While eye-tracking techniques have been around for a while, the inclusion of webcams in nearly all modern laptops and a whole range of available add-on webcams for desktop PCs means that online market research can also use eye-tracking techniques. While the average webcam may not have the same resolution as a high-spec lab eye-tracking camera, when shown a virtual shelf on a computer screen, webcam-based eye tracking is more than precise enough to determine how the research participant’s eyes wander over the shelf, and what items attract attention or are dismissed by the eyes. The possibly usage online with the respondent’s own webcam makes this a very cost-effective approach.

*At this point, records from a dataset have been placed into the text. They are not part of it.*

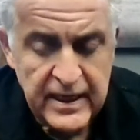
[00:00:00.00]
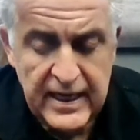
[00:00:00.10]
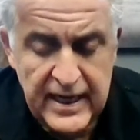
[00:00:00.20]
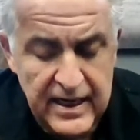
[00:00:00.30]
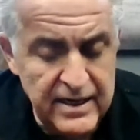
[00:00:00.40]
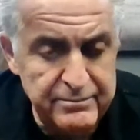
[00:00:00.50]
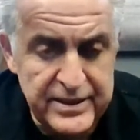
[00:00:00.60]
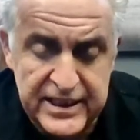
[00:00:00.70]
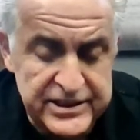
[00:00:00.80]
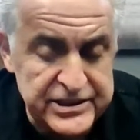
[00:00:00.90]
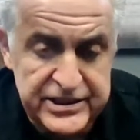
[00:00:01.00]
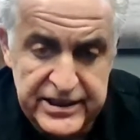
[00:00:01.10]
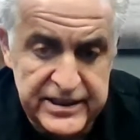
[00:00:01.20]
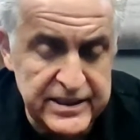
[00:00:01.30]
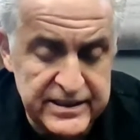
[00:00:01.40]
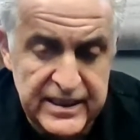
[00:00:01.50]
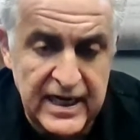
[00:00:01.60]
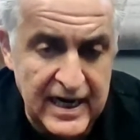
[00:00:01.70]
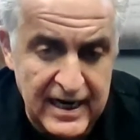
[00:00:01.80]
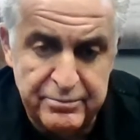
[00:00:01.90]
and because she is a
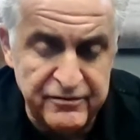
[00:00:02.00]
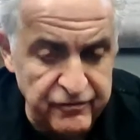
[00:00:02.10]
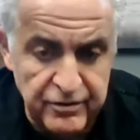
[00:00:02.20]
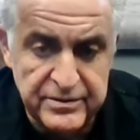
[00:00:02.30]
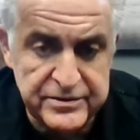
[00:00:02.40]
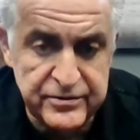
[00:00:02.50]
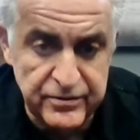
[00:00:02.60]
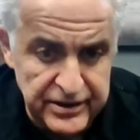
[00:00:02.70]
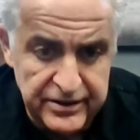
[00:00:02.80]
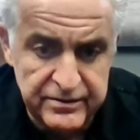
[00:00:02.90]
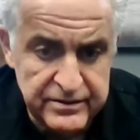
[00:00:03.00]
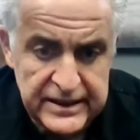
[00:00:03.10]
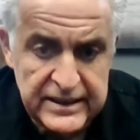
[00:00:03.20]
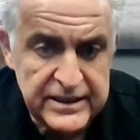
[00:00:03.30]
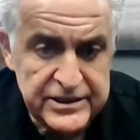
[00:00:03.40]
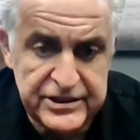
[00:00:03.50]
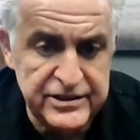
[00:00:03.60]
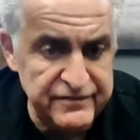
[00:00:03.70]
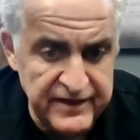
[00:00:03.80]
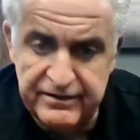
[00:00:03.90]
high performance lawyer.
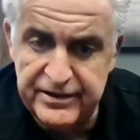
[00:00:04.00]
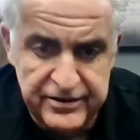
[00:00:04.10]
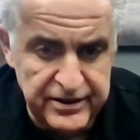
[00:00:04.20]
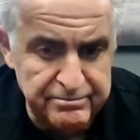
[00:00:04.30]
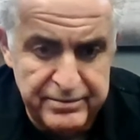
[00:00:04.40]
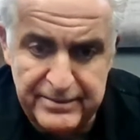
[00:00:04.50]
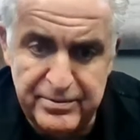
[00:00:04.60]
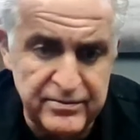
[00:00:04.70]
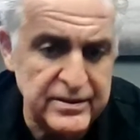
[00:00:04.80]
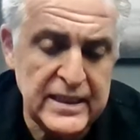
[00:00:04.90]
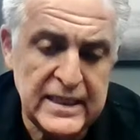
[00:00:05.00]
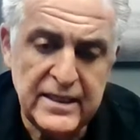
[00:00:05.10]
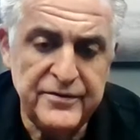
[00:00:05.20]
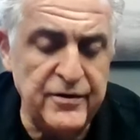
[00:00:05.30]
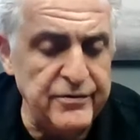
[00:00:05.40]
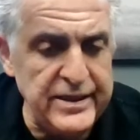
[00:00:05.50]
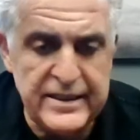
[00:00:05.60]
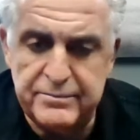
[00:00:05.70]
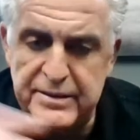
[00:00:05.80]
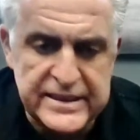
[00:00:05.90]
She's very good. People don't need
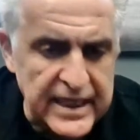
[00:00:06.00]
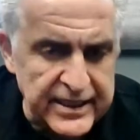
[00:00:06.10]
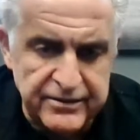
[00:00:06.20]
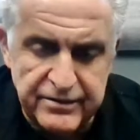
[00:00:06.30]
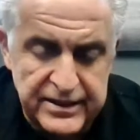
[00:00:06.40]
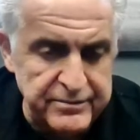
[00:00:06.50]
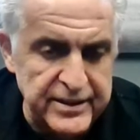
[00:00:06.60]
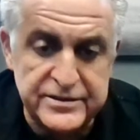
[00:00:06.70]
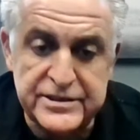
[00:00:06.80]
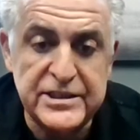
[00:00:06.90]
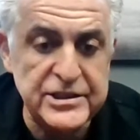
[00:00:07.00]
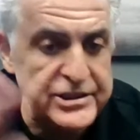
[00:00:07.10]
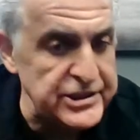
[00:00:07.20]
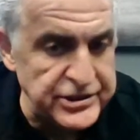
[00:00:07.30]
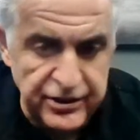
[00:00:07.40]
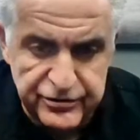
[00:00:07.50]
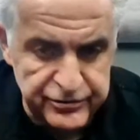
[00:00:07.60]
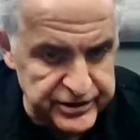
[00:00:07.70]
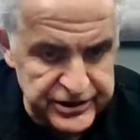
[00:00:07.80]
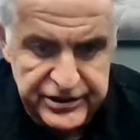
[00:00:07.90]
to be sending her emails. She knows
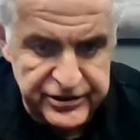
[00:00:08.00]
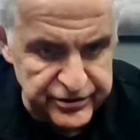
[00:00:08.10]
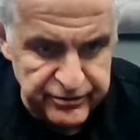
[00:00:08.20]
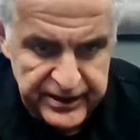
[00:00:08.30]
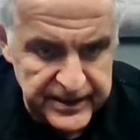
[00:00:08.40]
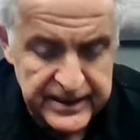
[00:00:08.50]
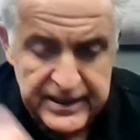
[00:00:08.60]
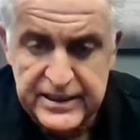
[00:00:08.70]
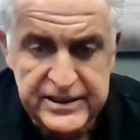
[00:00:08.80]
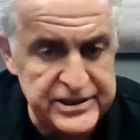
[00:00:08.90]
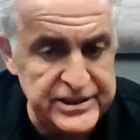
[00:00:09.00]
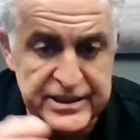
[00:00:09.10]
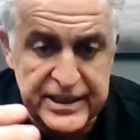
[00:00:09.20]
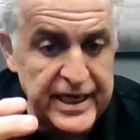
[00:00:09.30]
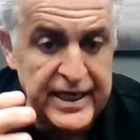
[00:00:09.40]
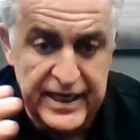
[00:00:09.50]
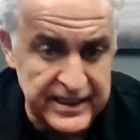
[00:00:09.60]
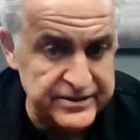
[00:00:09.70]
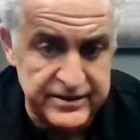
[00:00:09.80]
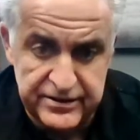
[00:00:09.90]
what she's doing. She's an
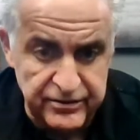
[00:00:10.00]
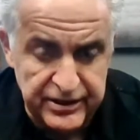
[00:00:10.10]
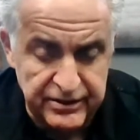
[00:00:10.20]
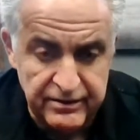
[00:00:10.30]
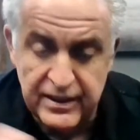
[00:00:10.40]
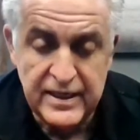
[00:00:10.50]
excellent lawyer.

PriceBeam has developed new willingness-to-pay methods that combine several of the techniques above into a more accurate WtP measurement, while still keeping the attractiveness of both speed and costs from online administration. The combination of the different methods into the same online study delivers superior results and eliminates some of the systematic errors know from the original techniques developed in the 70ies.
Applications and uses
Willingness-to-pay studies are used to set better and more market-aligned prices across both B2C and B2B. Marketers using these research types achieve higher prices and healthier brands, with less discrepancy between the customers’ willingness-to-pay and the actual price. One key use is for when setting prices for new products or existing products in new markets. The insights from willingness-to-pay studies help marketers set strong prices that match the overall value as seen by the potential customers. Without WtP research, marketers often fall back to guesswork or simple cost-plus: if we can produce at $20, then a price of $40 is probably OK. But WtP research could show that consumers would be willing to pay $60. New prices for new products is where this kind of research really excels, as there is often no baseline price.
However, willingness-to-pay insights can also help marketers optimise prices for existing products in existing markets. PriceBeam studies have shown that e.g. particular start-ups and scale-ups tend to under-price their products or services with approximately 30% versus what the customers really are willing to pay. This is likely to come from such companies’ cautionary approach to the market place, with a desire to take market share through low pricing, but with a WtP study in their hand they could make 30% more revenue without losing overall business. More mature companies and markets can also benefit from willingness-to-pay insights when it comes to re-positioning, price increases and competitive reactions. If my customers are willing to pay a higher price, then the next price increase should exploit that.
Knowledge gathered from the combination of self-reported answers, behavioural measures and bio-physical observations can lead to development of more accurate models for consumers’ willingness-to-pay, and in return benefit marketers when setting prices for both existing products and new products or services. Innovation-intensive companies with a steady pipeline of new innovations stand to gain the most, when being better at matching value-delivered to consumers’ expectations.